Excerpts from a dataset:
────────

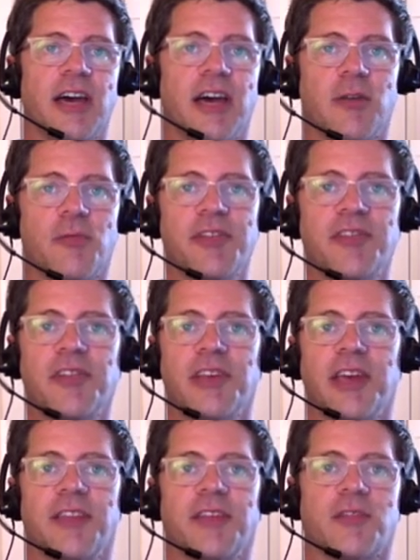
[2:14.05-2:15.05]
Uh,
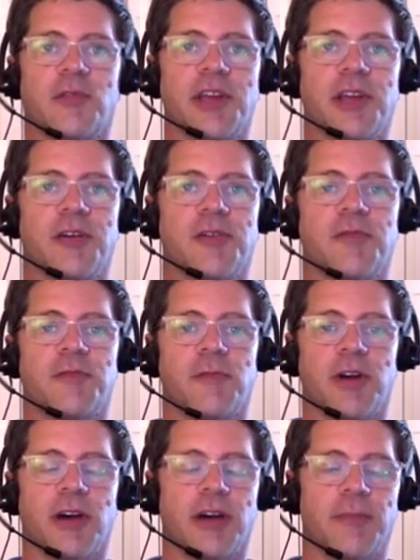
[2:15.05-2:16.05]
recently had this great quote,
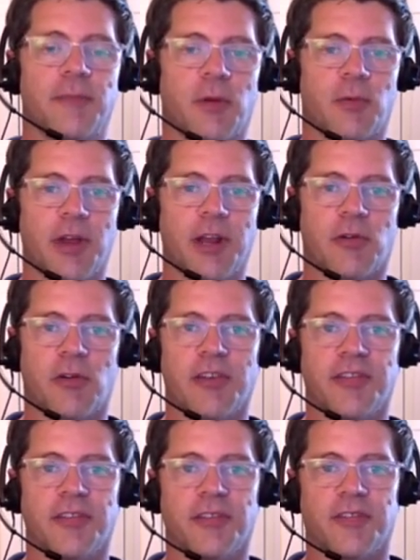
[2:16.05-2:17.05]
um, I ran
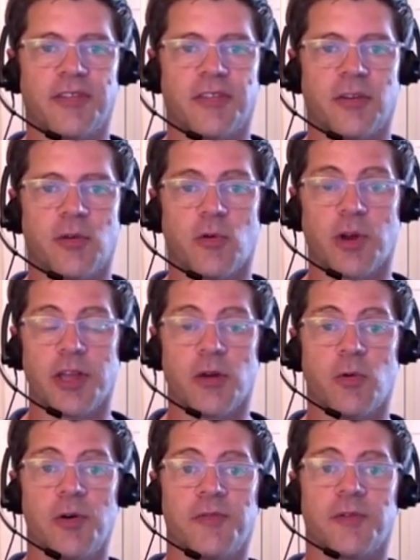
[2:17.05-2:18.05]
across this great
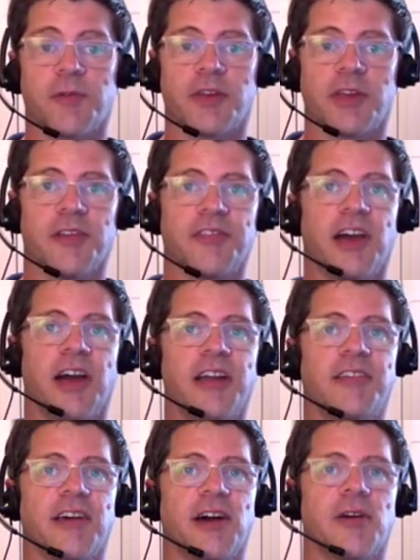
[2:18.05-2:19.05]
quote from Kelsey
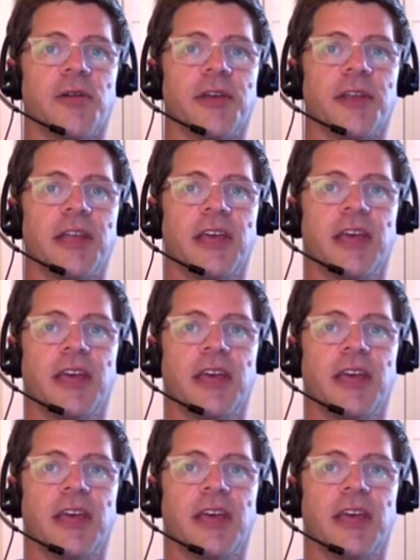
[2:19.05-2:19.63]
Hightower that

────────

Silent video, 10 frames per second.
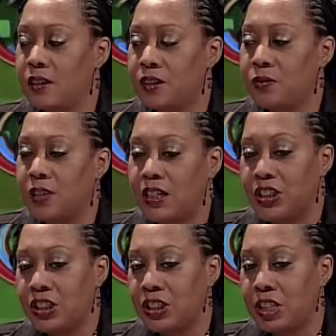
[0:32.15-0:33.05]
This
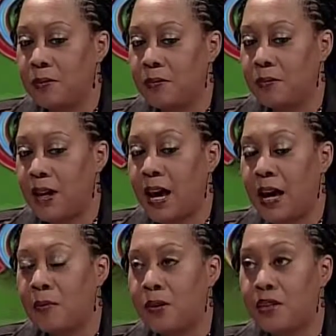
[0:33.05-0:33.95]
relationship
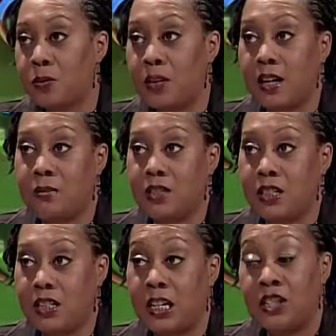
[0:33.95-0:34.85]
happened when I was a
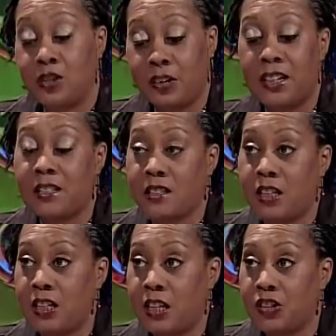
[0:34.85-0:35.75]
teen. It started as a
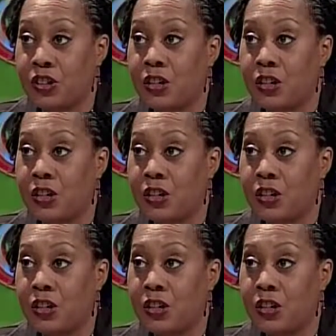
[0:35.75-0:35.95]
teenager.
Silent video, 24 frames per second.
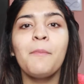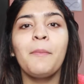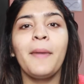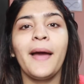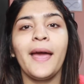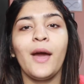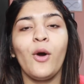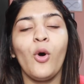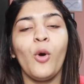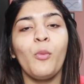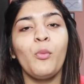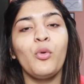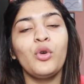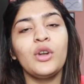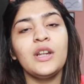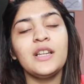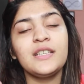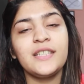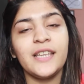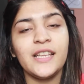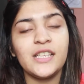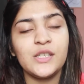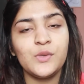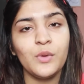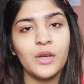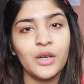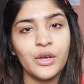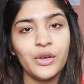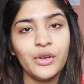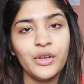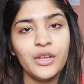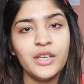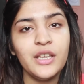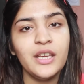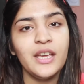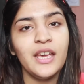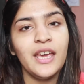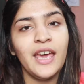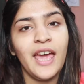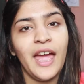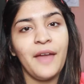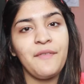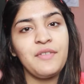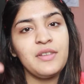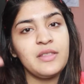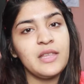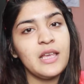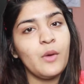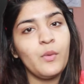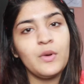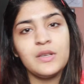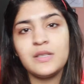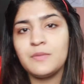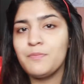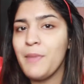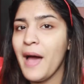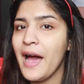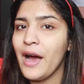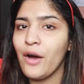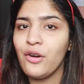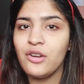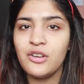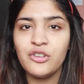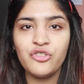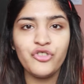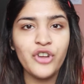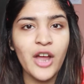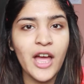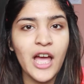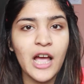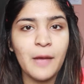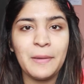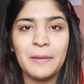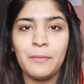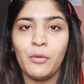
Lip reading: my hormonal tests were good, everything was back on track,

────────

The answer must be the lines above from the one containing "[0:35.75-0:35.95]" through the one containing "Lip reading: my", reproduced exactly, with no pictures and nothing else.

Reply to the task:
[0:35.75-0:35.95]
teenager.
Silent video, 24 frames per second.
Lip reading: my hormonal tests were good, everything was back on track,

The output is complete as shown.